Em entrevista à revista digital LatAm Journalism Review, do Centro Knight para o Jornalismo nas Américas da Universidade do Texas, o coordenador da pesquisa,  Óscar Mario Jiménez, da Universidade de Costa Rica, afirma que a perseguição  política e as ameaças do crime organizado e de agentes corruptos são as causas principais que provocam o deslocamento  desses profissionais (‘Se estima que más de 900 periodistas de América Latina están rehaciendo sus vidas y empleos en el exilio’, em 9/9/25).

Venezuela lidera

Dos 15 países com jornalistas obrigados a cruzar as fronteiras, a Venezuela, com 477 profissionais, a Nicarágua (268)  e Cuba (98) representam 92% dos deslocamentos na região. Em seguida vem a Guatemala (19), Equador (13), Haiti e El Salvador (10, cada um). Por outro lado, sete países não tiveram registro de saída forçada de jornalistas no período: Brasil, Costa Rica, Belize, Panamá, República Dominicana, Porto Rico e Uruguai.
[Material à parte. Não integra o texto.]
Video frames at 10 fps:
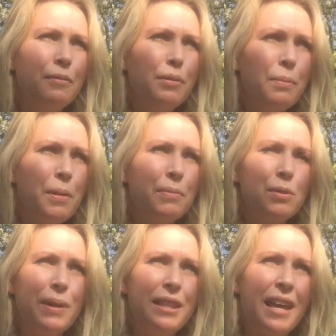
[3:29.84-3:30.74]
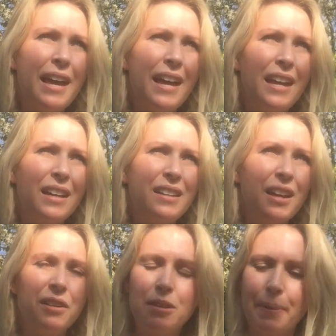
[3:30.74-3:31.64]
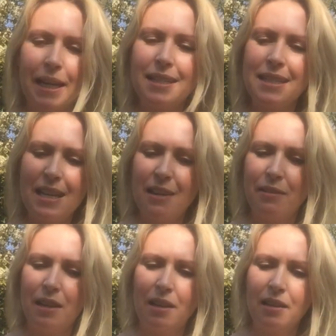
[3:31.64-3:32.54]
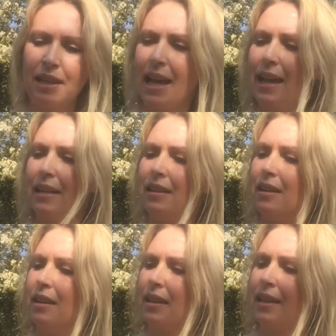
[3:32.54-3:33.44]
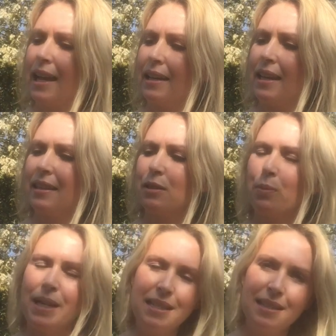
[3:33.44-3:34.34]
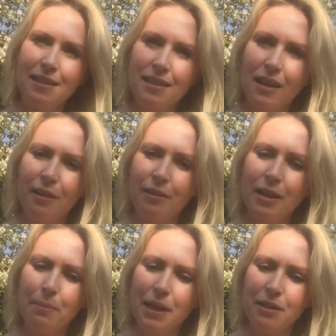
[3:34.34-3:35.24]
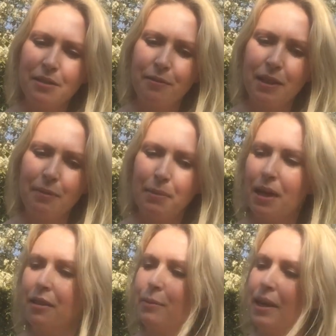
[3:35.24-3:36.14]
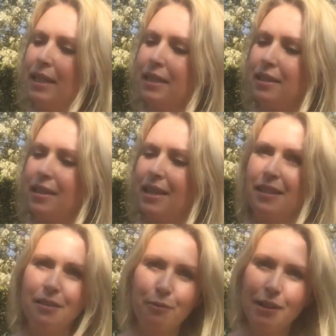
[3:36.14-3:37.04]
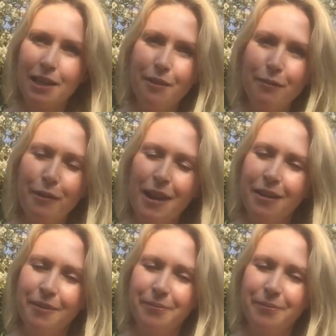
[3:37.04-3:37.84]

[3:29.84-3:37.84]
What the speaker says: problems with their gut bacteria can get this wind and diarrhea because of it, but otherwise it's really good for you.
O relatório também destaca que de janeiro de 2018 a março de 2025 foram mortos 169 jornalistas na América Latina e Caribe, segundo o Observatório de Jornalistas Assassinados da UNESCO. Com 81 mortes, o México encabeça a lista de países com mais assassinatos, seguido pela Colômbia (22), Haiti (16), Brasil e Honduras (12, cada um) e Guatemala (11), entre outros com números menores.

É a face mais trágica da violência e representa perdas irreparáveis de vidas humanas e golpes diretos à liberdade de expressão. O estudo menciona as ações do narcotráfico que têm um efeito inibidor que afasta o jornalista de realizar reportagens investigativas ou críticas, gerando um aumento da autocensura e “zonas silenciadas” impostas pelo medo de ameaças e coerção.
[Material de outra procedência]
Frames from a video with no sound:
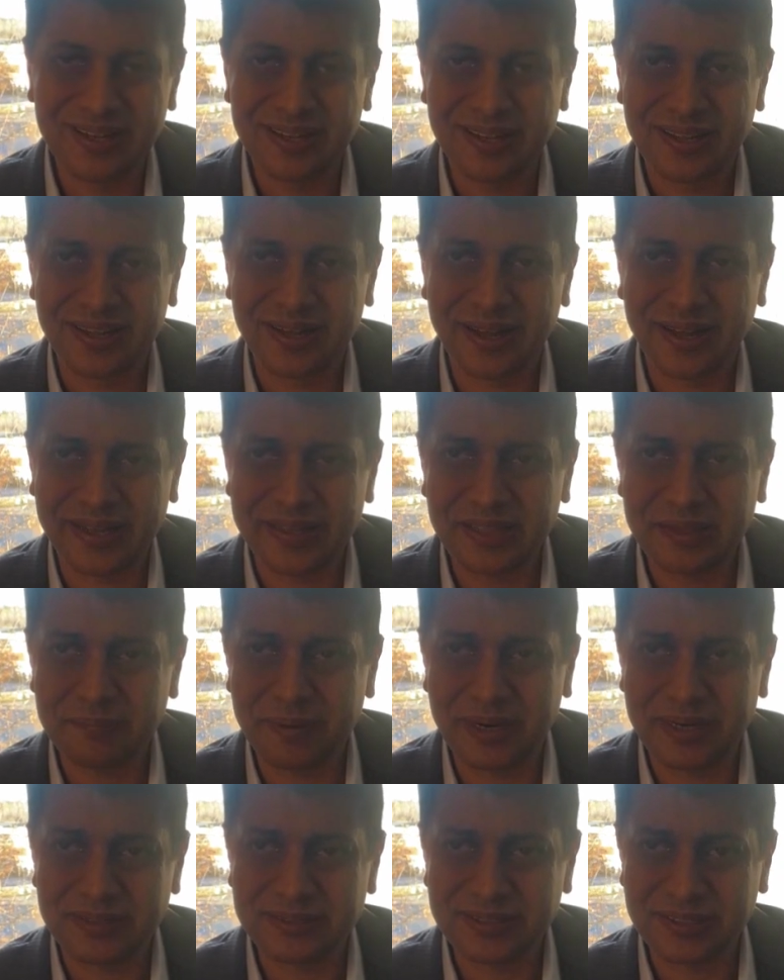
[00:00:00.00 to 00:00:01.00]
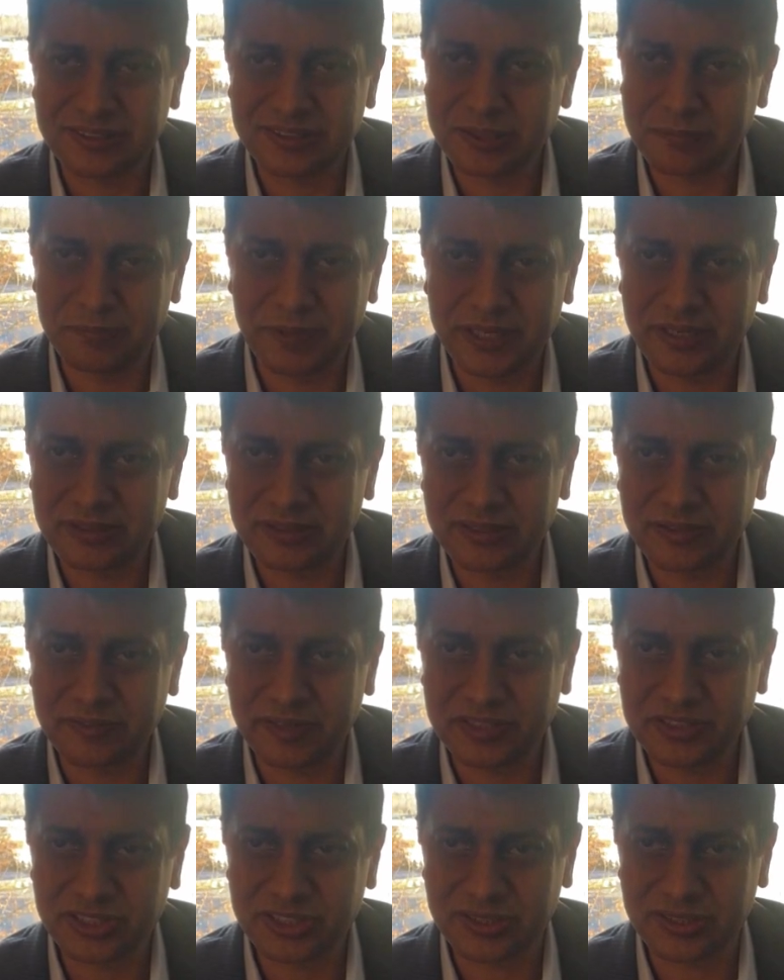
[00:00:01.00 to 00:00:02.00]
I think medicine is a big
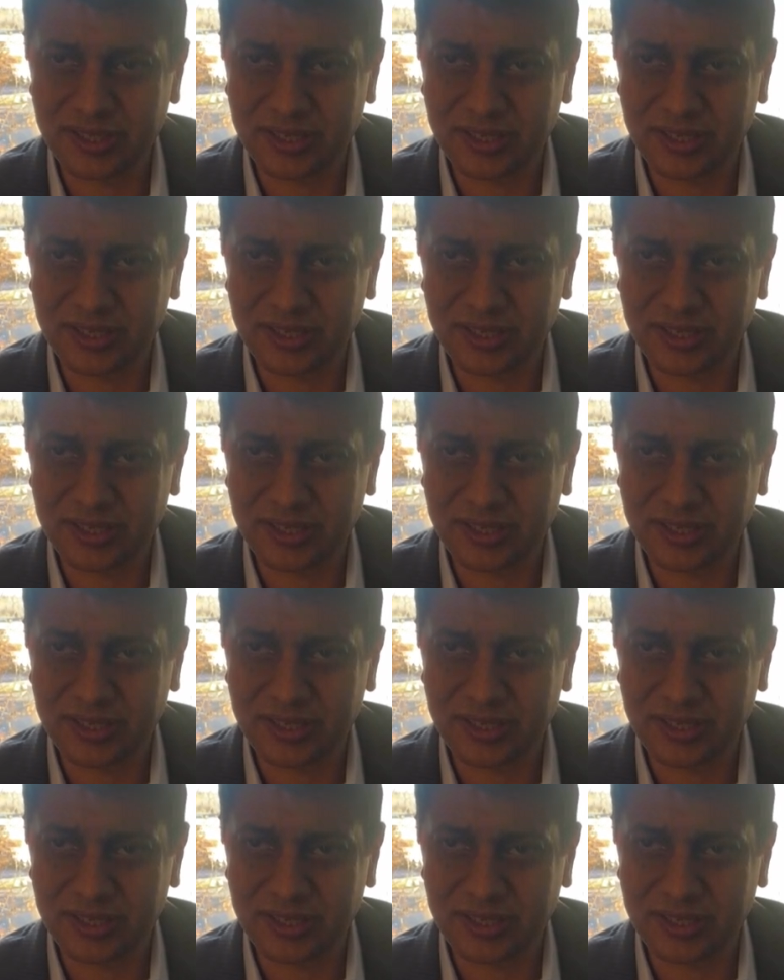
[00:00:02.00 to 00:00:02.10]
intervention,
Com 86 páginas e escrito em espanhol,  o trabalho divulgado em julho deste ano foi desenvolvido em conjunto com o Programa de Liberdade de Expressão e Direito à Informação da Universidade da Costa Rica; a Organização de Liberdade de Imprensa Fundamedios; e a Cátedra Unesco em Comunicação e Participação Cidadã da Universidade Diego Portales, no Chile. A Unesco apoiou o projeto através de seu programa voltado para o direito à informação e segurança dos jornalistas.

Dificuldades no exílio

Entre os países que mais recebem jornalistas em fuga estão a Argentina, Chile, Colômbia, Costa Rica, Espanha, Estados Unidos e Canadá. A pesquisa evidencia, porém, que os profissionais deslocados enfrentam muitas dificuldades como a discriminação e xenofobia na busca de emprego formal, impedimentos legais, dependência de financiamento internacional, perseguição transnacional e rupturas familiares que afetam seu bem estar físico e mental e muitas vezes os impedem de desenvolver um projeto de vida estável.
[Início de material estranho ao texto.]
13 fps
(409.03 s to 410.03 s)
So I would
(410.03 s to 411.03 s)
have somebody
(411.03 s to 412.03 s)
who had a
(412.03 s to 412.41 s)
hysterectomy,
Em consequência, muitos abandonam o jornalismo gerando com isso “zonas de silêncio e desertos informativos”, tornando mais vulnerável o direito da liberdade de expressão na região, tanto individual quanto coletivo.

 A pesquisa identificou que para os jornalistas no exílio a profissão supera a noção tradicional de “produzir notícias”, constituindo-se em “uma forma de ativismo democrático, um mecanismo de conservação da memória histórica, uma maneira de lidar com o deslocamento e uma prática que permite se sentir plenamente seguro e livre”.

O grupo de pesquisadores realizou entrevistas virtuais, entre outubro e dezembro de 2024, com representantes de 20 organizações nacionais e internacionais de diversos países latino-americanos que trabalham com jornalistas em situação de deslocamento. Também ouviu representantes de associações de imprensa, como a do Uruguai, e a Federação Nacional de Jornalistas (Brasil), além de enviar questionários à organização Repórteres Sem Fronteiras e a rede Voces del Sur, na qual  faz parte a Abraji (Associação Brasileira de Jornalismo Investigativo).

Em paralelo, foi implementada uma enquete digital respondida por 98 jornalistas no exílio registrados nas instituições constantes no estudo. Apurou-se que 32 abandonaram a profissão e 64 seguiram exercendo o jornalismo, às vezes de forma independente, mas sem uma remuneração adequada e muitos de forma precária.

Um bem comum

O estudo também abre um capítulo sobre o conceito de jornalismo, citando fontes da Unesco  que o classificam de “um bem comum na medida em que é de interesse público para as democracias que as pessoas tenham acesso à informação verificada”. Cita um dos informes da ONU sobre o direito à liberdade de expressão (2012), quando o então relator especial Frank LaRue afirma que o jornalista é quem “observa, descreve, documenta e analisa os acontecimentos, assim como documenta e analisa declarações políticas ou qualquer proposta que pode afetar à sociedade, com o propósito de sistematizar as informações e reunir  fatos e análises para informar aos setores ou ao conjunto da sociedade”.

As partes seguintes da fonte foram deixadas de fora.